Образную или прагматическую природу может иметь такое средство непрямого языка, как аллюзия. Ее феномен, по определению Ж. Женетта, заключается в том, что “высказанные мысли косвенным образом отсылают к мыслям невысказанным”2. “В наиболее канонической форме, – отмечает автор, – аллюзия состоит в заимствовании аллюзивным дискурсом одного или многих элементов непосредственно из материала той ситуации, на которую она намекает (например, из ее словаря); то есть в заимствовании форм, которые, собственно, и выдают свое происхождение.”3 Ср. у Луиса Сепульведы: Dos bigotudos se me acercaron sonrientes; uno de ellos sostenía un tapiz enrollado en los brazos y el otro me saludó con una inclinación de cabeza. –Tenemos con toda seguridad lo que busca el señor. Si nos hace el honor de aceptar una taza de té, podremos discutir el precio –dijo con ademanes de Alí Babá.4 В данном контексте имя сказочного персонажа содержит намек на то, что протагонист-европеец находится в окружении восточных людей – турок, причем ироничность данной аллюзии состоит в том, что манерами Али-Бабы обладает записной бандит.

В заключение отметим, что рассмотрение экспрессивности проливает свет на действие механизма возникновения стилистического значения – коннотации, потенциальным фактором которой является языковая вариативность. Экспрессивные коннотации, возникающие как в “обычной”, так и в художественной речи и лежащие в основе реализации различных языковых функций, имеют своим главным источником мотивированность знака.5 При этом специфика художественной речи заключается в том, что стилистически значимая, то есть деавтоматизирующая употребление знака мотивированность в ней по преимуществу окказиональна, чем и объясняется тот факт, что в теории художественной речи (или так называемого поэтического языка) со времен русского формализма в качестве важнейшей отличительной особенности последней неизменно называется процесс деавтоматизации автоматизированных языковых элементов (ср. приемы “остранения” и “затрудненной формы” В.Б. Шкловского, направленные на остановку внимания, или понятия выдвижения и актуализации у представителей пражской школы и т.д.). Противоположный по направлению процесс – автоматизация также характерен для художественной речи (ср. понятие формализации, знакомое нам по концепции Лотмана). Благодаря автоматизации создаются жанровые и стилевые штампы, облегчающие восприятие в соответствии с законом экономии усилий (ср. явления ритма и рифмы в поэзии).
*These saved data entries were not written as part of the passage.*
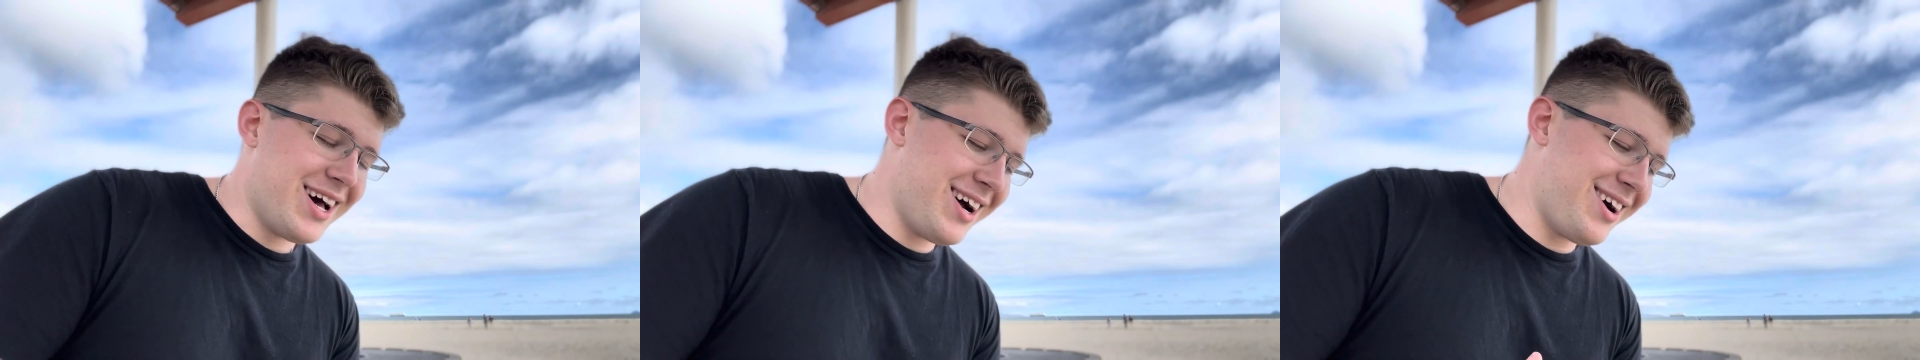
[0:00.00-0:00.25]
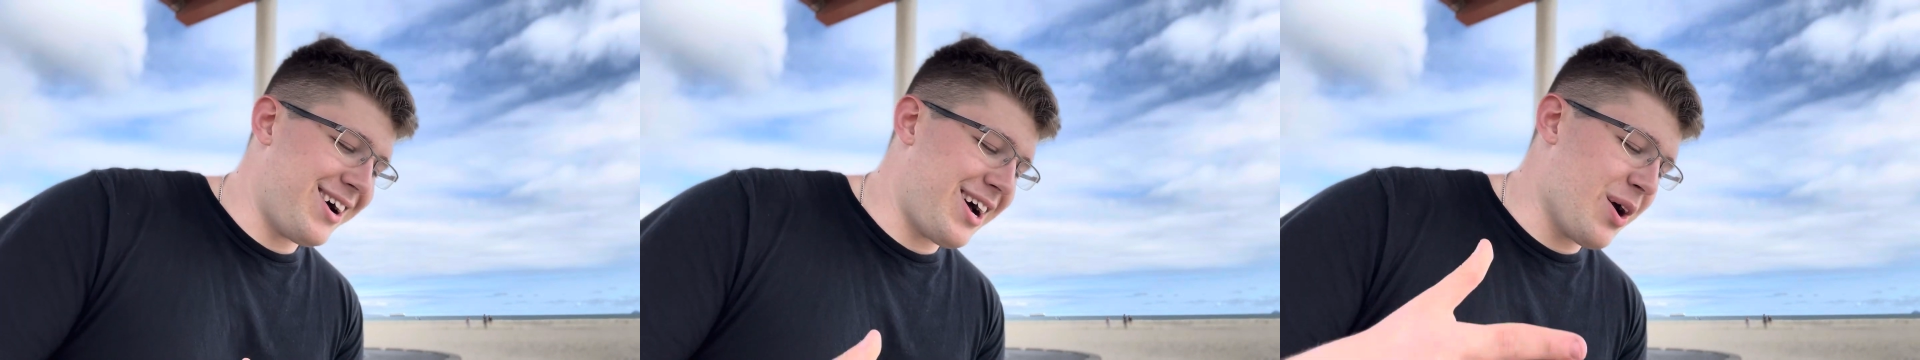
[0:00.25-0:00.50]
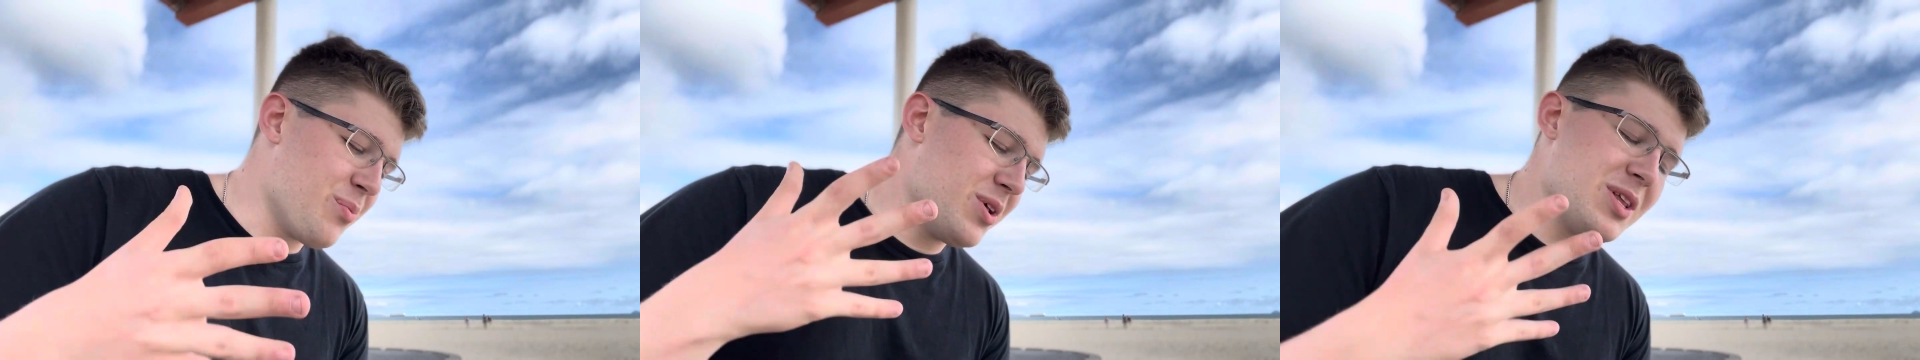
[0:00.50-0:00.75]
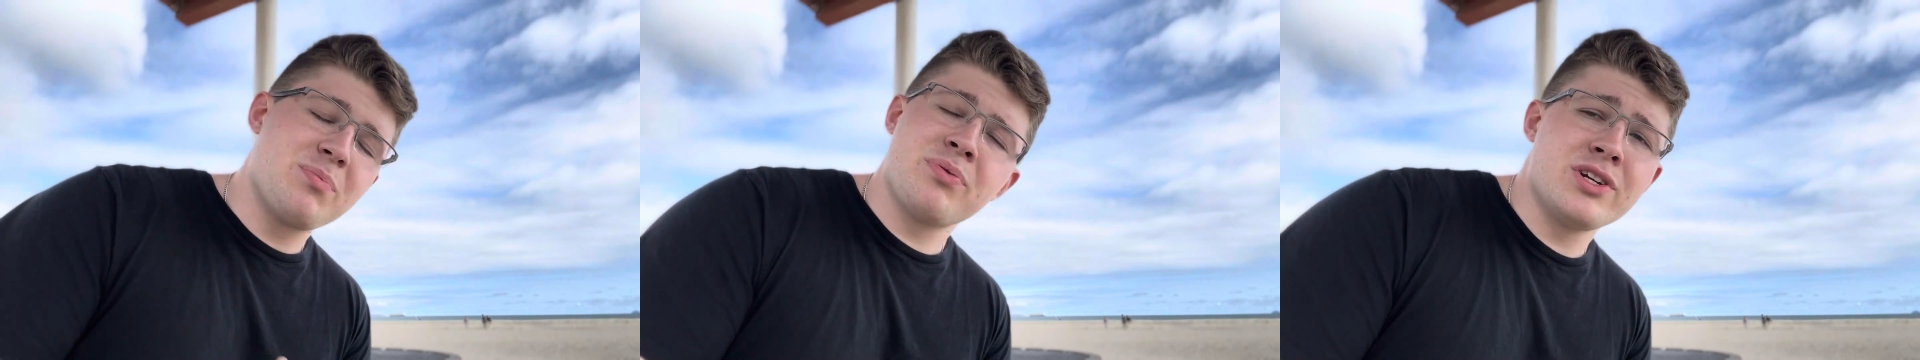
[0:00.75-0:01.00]
I
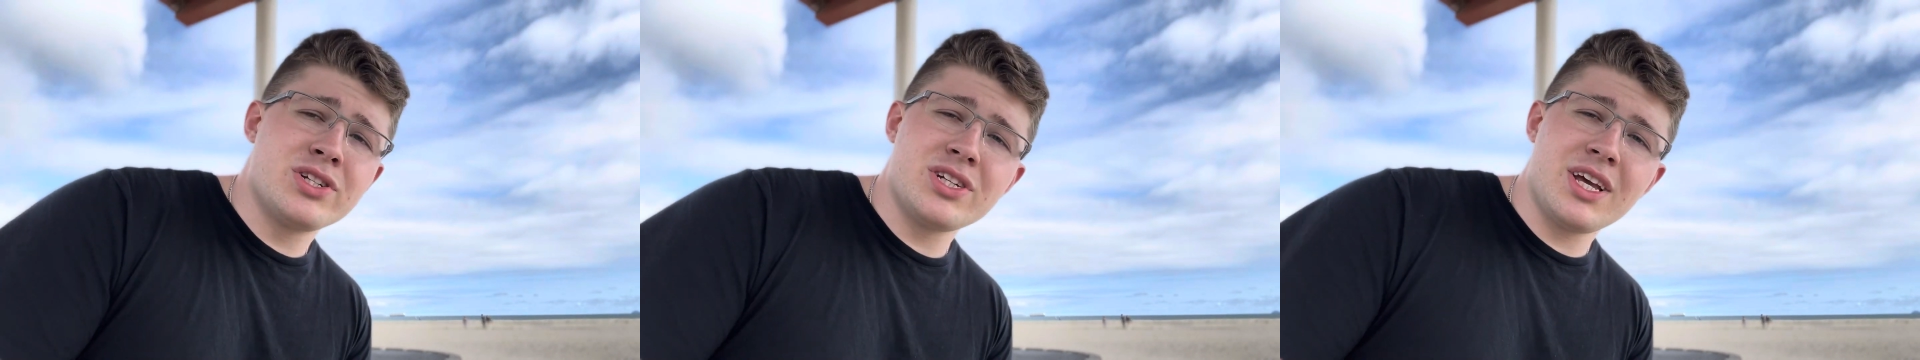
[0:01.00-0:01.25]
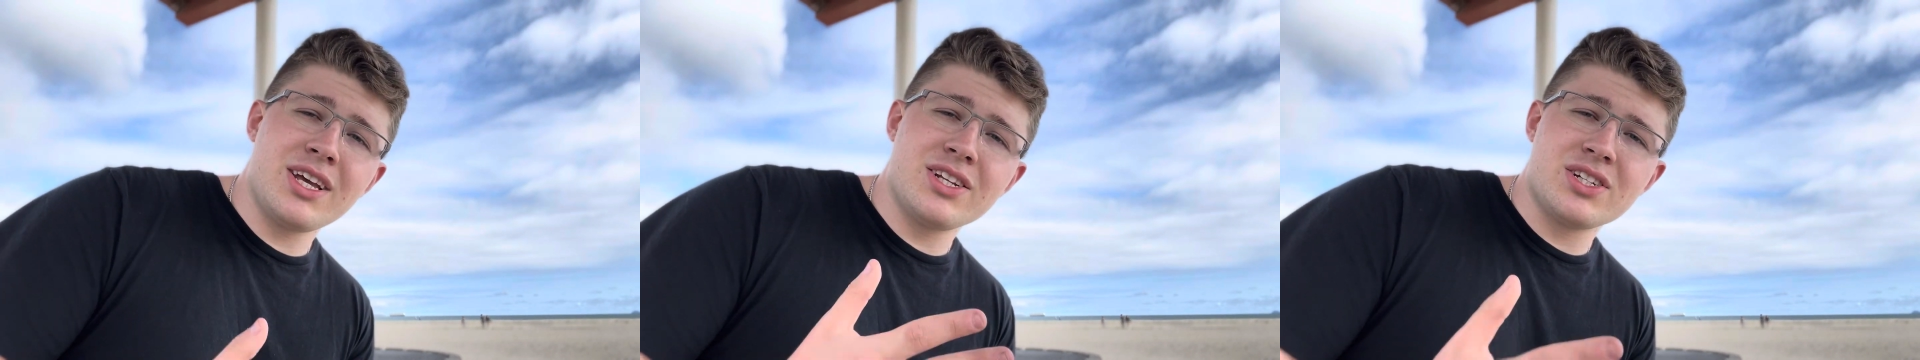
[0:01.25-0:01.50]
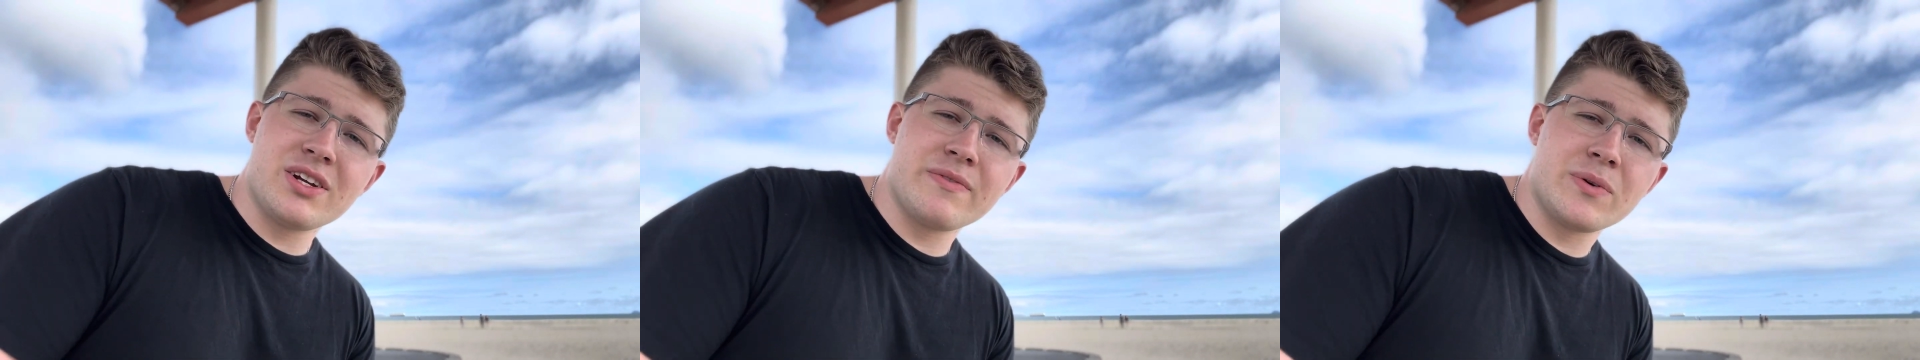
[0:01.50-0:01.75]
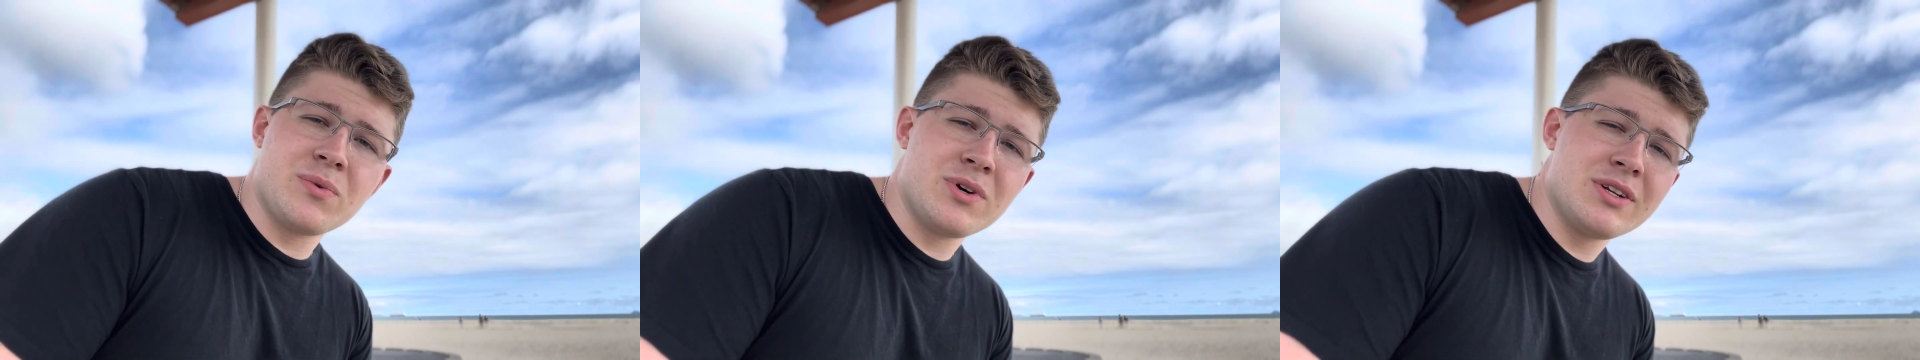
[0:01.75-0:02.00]
really appreciate each and
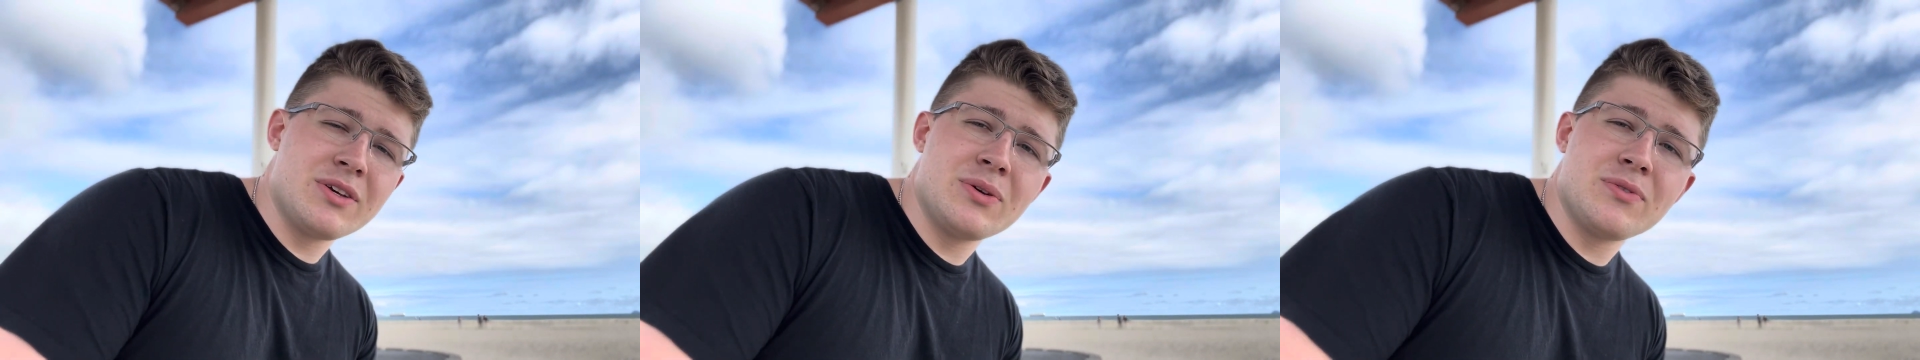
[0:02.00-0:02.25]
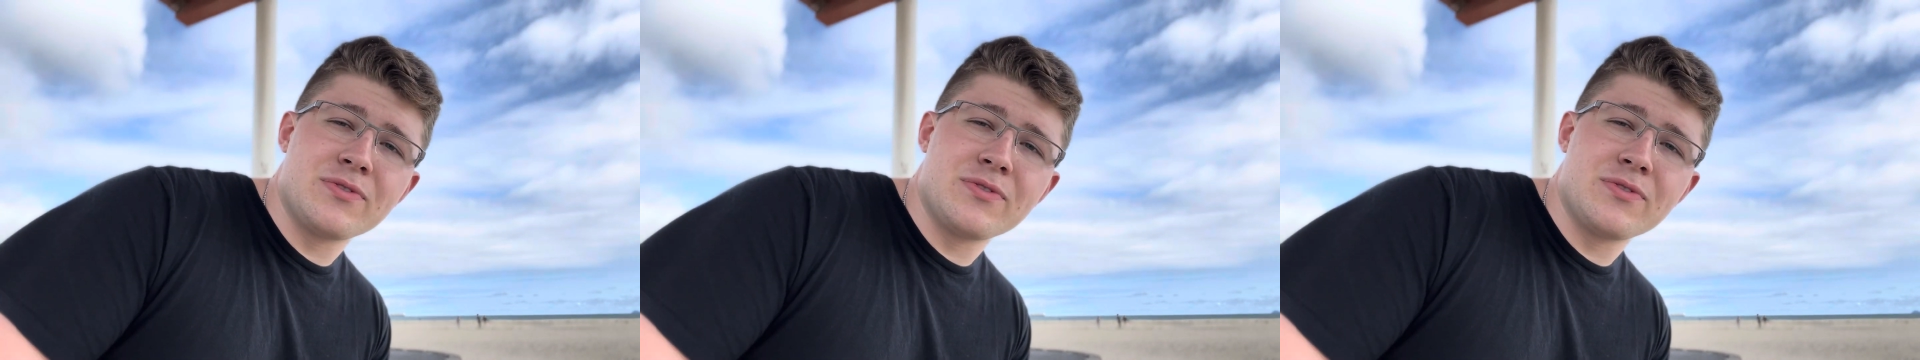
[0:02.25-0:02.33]
every one of you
Общее понятие, объединяющее представление о затрудненной форме, иными словами “заторможенной, кривой” речи (В. Шкловский), с установкой на эстетически значимое воскрешение истинности слова, – непрямой язык имеет множество форм существования и функционирования, главные из которых средства словесной образности, комического, аллюзии и др. Речевые окказионализмы, выполняющие подобные функции в нехудожественной речи, не имеют общего знаменателя, более того косвенные речевые тактики в большинстве своем конвенциональны, благодаря чему любое, даже самое завуалированное сообщение, как правило, воспринимается недвусмысленно (ср. женское кокетливое “Я на вас сердита”  “Мне это приятно”, а также исп. ¡qué cosas tiene usted! “скажете тоже!” – в ответ на комплимент).